Assignment
Extract the records in full, leaving every picture out.

Data shown
━━━━━━━━━━━━━━━━━━━━━━━━━━━━━━
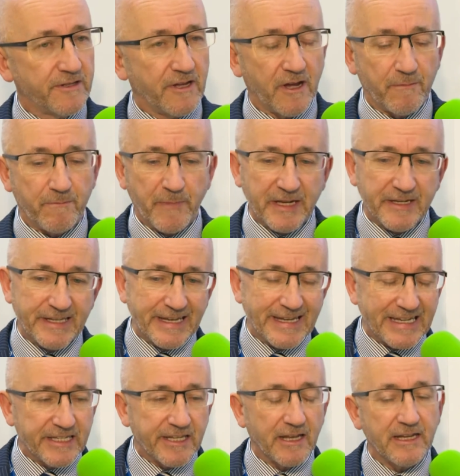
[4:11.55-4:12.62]
They're based in
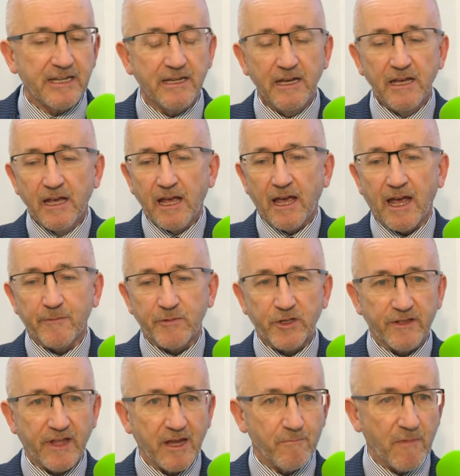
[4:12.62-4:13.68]
Italy, so
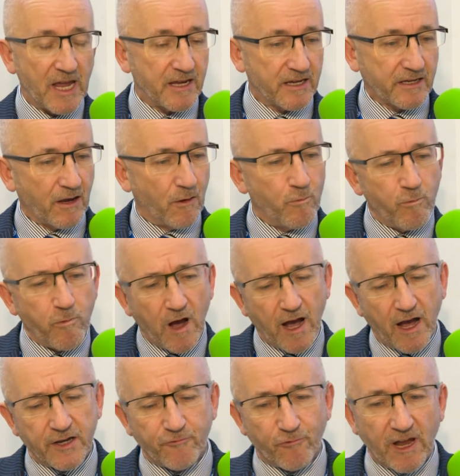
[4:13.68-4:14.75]
they make a
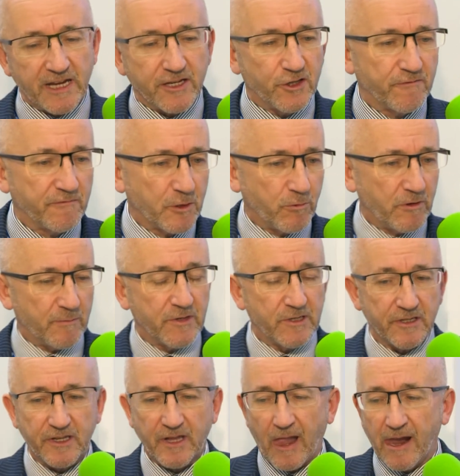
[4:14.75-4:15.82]
wide range of
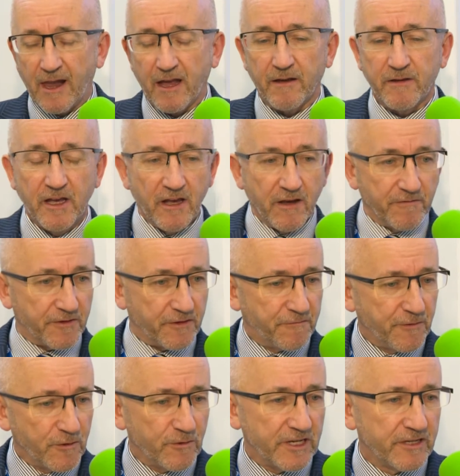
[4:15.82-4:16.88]
equipment for the
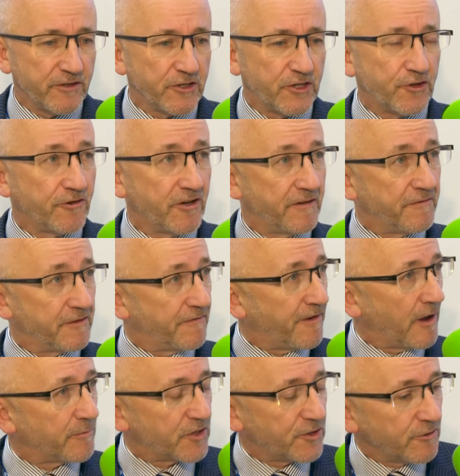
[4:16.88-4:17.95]
food industry, for the
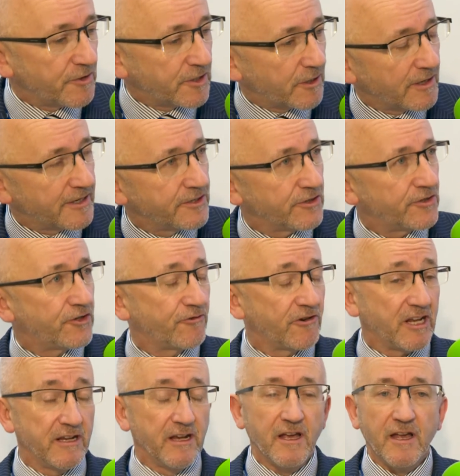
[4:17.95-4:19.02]
pharmaceutical
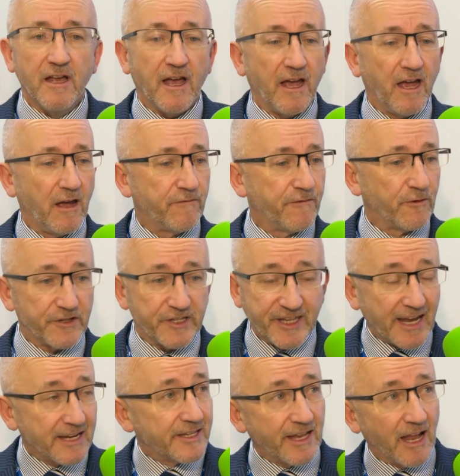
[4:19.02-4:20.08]
industry, for the
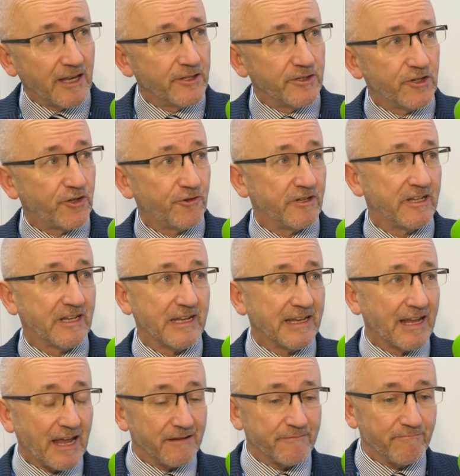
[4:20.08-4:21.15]
textile industry. You can
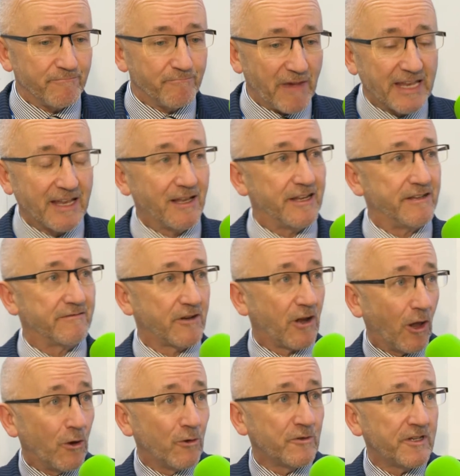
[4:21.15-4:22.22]
get metal in
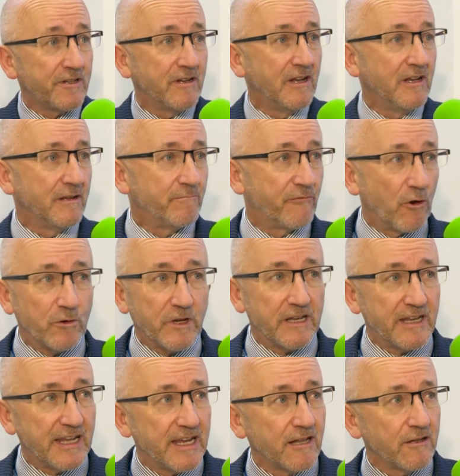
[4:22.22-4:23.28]
clothes, broken
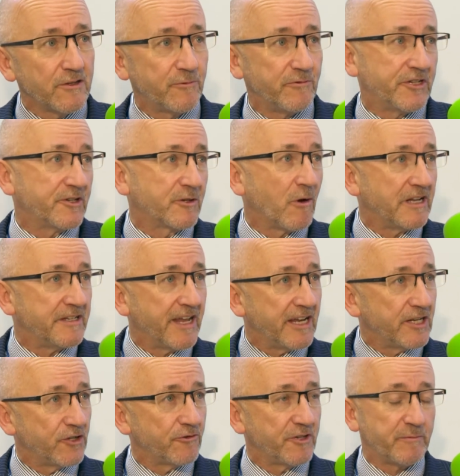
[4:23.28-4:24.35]
needles, which is quite
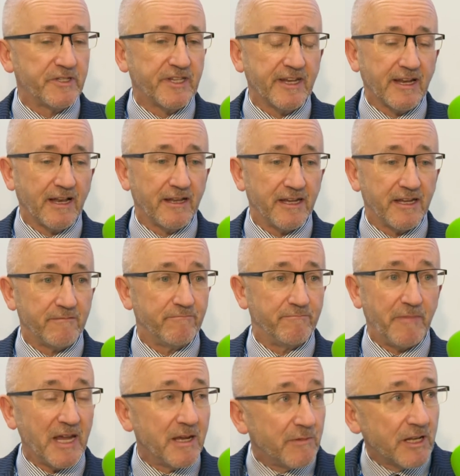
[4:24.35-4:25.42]
dangerous, particularly in
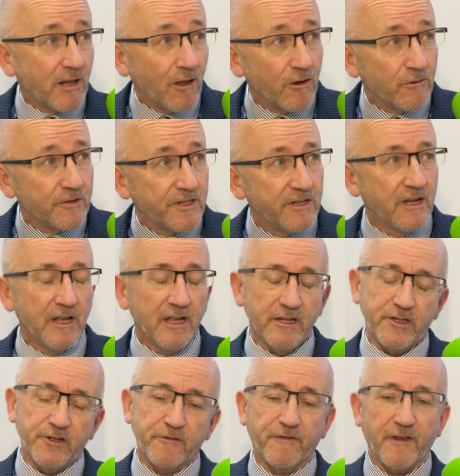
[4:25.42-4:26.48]
baby clothes,
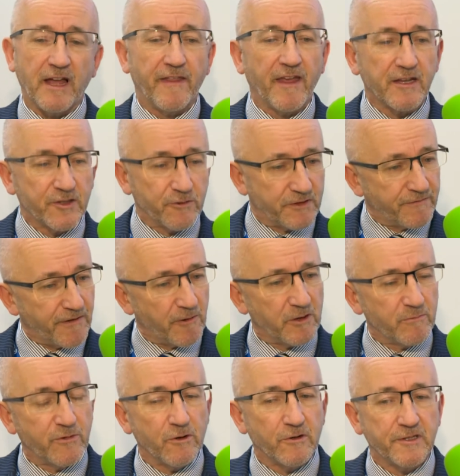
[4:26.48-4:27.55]
stuff like that. So it's very
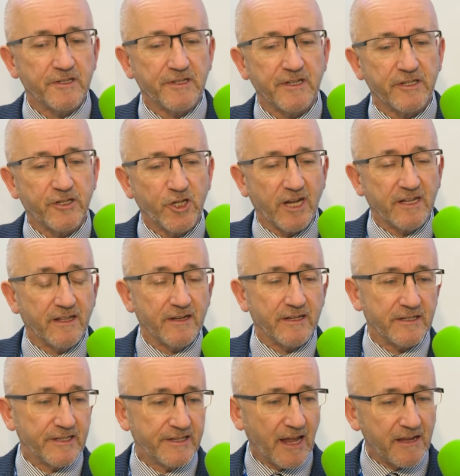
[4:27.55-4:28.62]
important it's checked that
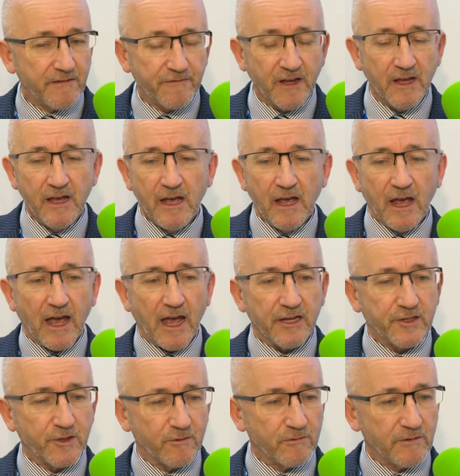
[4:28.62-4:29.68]
it's safe.
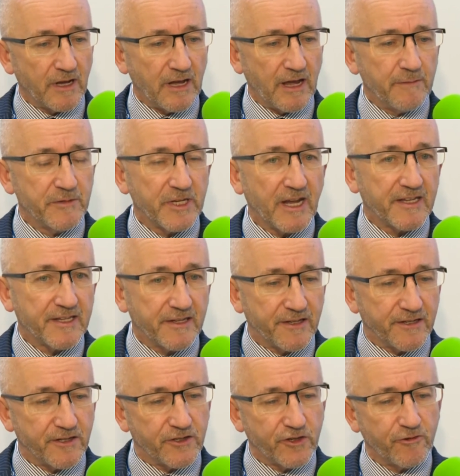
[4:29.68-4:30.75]
So MDS, as
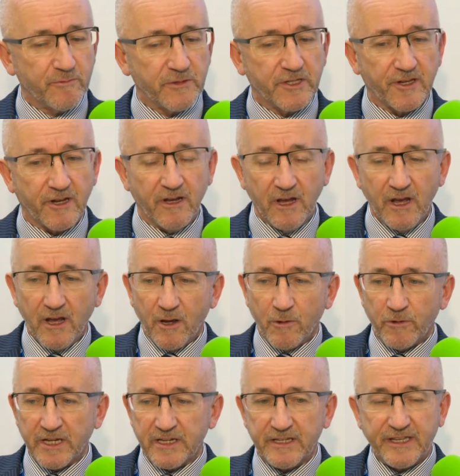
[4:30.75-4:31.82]
a distributor,
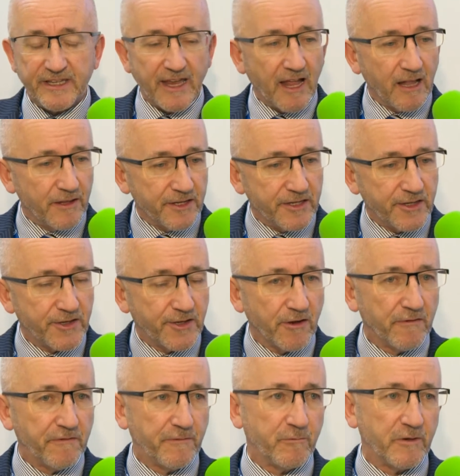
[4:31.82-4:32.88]
we sell this
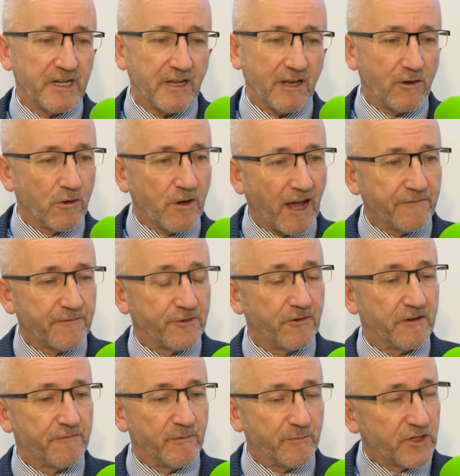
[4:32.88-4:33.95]
stuff, we look after
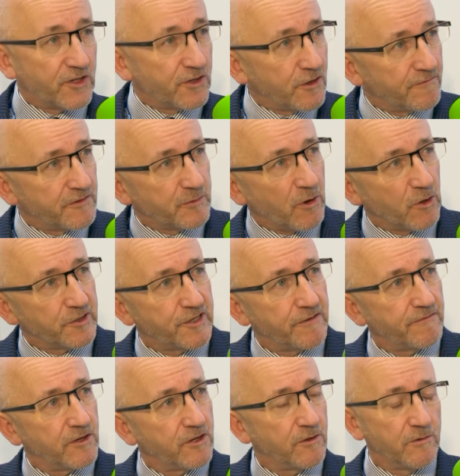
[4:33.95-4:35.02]
it from a service point of
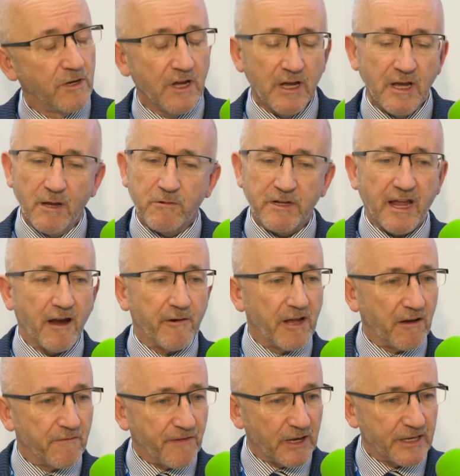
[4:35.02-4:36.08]
view, we'll carry
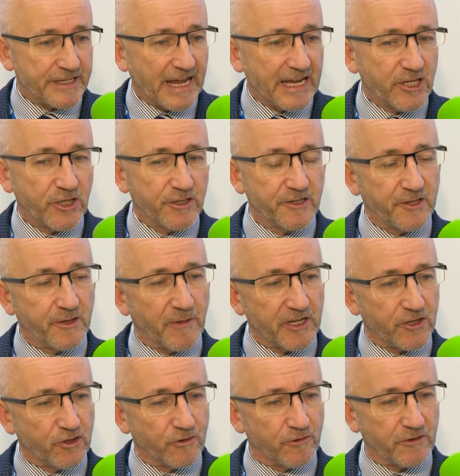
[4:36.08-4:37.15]
out validations to
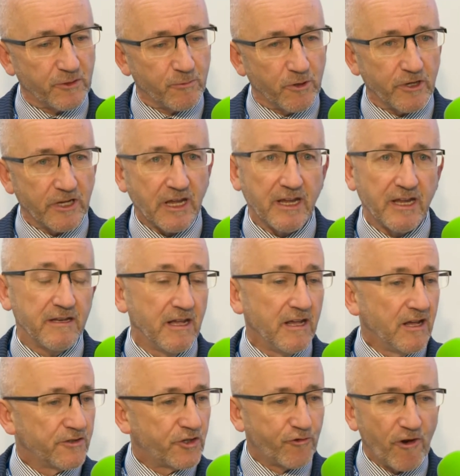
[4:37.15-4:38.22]
make sure it's working,
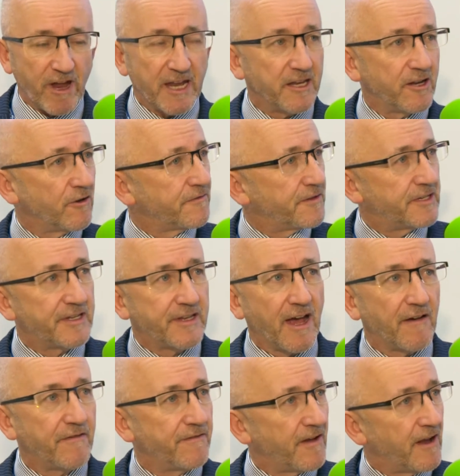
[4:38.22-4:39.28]
training of the
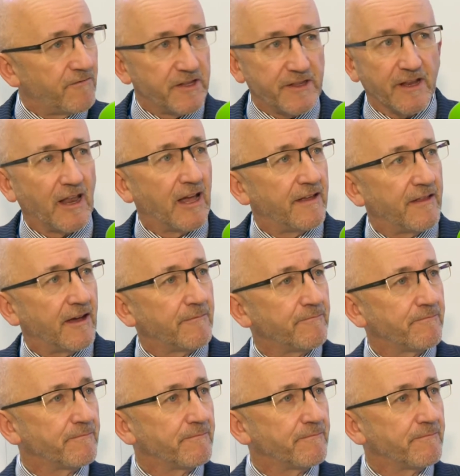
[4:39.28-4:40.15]
staff, everything like that.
━━━━━━━━━━━━━━━━━━━━━━━━━━━━━━
Solution for this task
[4:11.55-4:12.62]
They're based in
[4:12.62-4:13.68]
Italy, so
[4:13.68-4:14.75]
they make a
[4:14.75-4:15.82]
wide range of
[4:15.82-4:16.88]
equipment for the
[4:16.88-4:17.95]
food industry, for the
[4:17.95-4:19.02]
pharmaceutical
[4:19.02-4:20.08]
industry, for the
[4:20.08-4:21.15]
textile industry. You can
[4:21.15-4:22.22]
get metal in
[4:22.22-4:23.28]
clothes, broken
[4:23.28-4:24.35]
needles, which is quite
[4:24.35-4:25.42]
dangerous, particularly in
[4:25.42-4:26.48]
baby clothes,
[4:26.48-4:27.55]
stuff like that. So it's very
[4:27.55-4:28.62]
important it's checked that
[4:28.62-4:29.68]
it's safe.
[4:29.68-4:30.75]
So MDS, as
[4:30.75-4:31.82]
a distributor,
[4:31.82-4:32.88]
we sell this
[4:32.88-4:33.95]
stuff, we look after
[4:33.95-4:35.02]
it from a service point of
[4:35.02-4:36.08]
view, we'll carry
[4:36.08-4:37.15]
out validations to
[4:37.15-4:38.22]
make sure it's working,
[4:38.22-4:39.28]
training of the
[4:39.28-4:40.15]
staff, everything like that.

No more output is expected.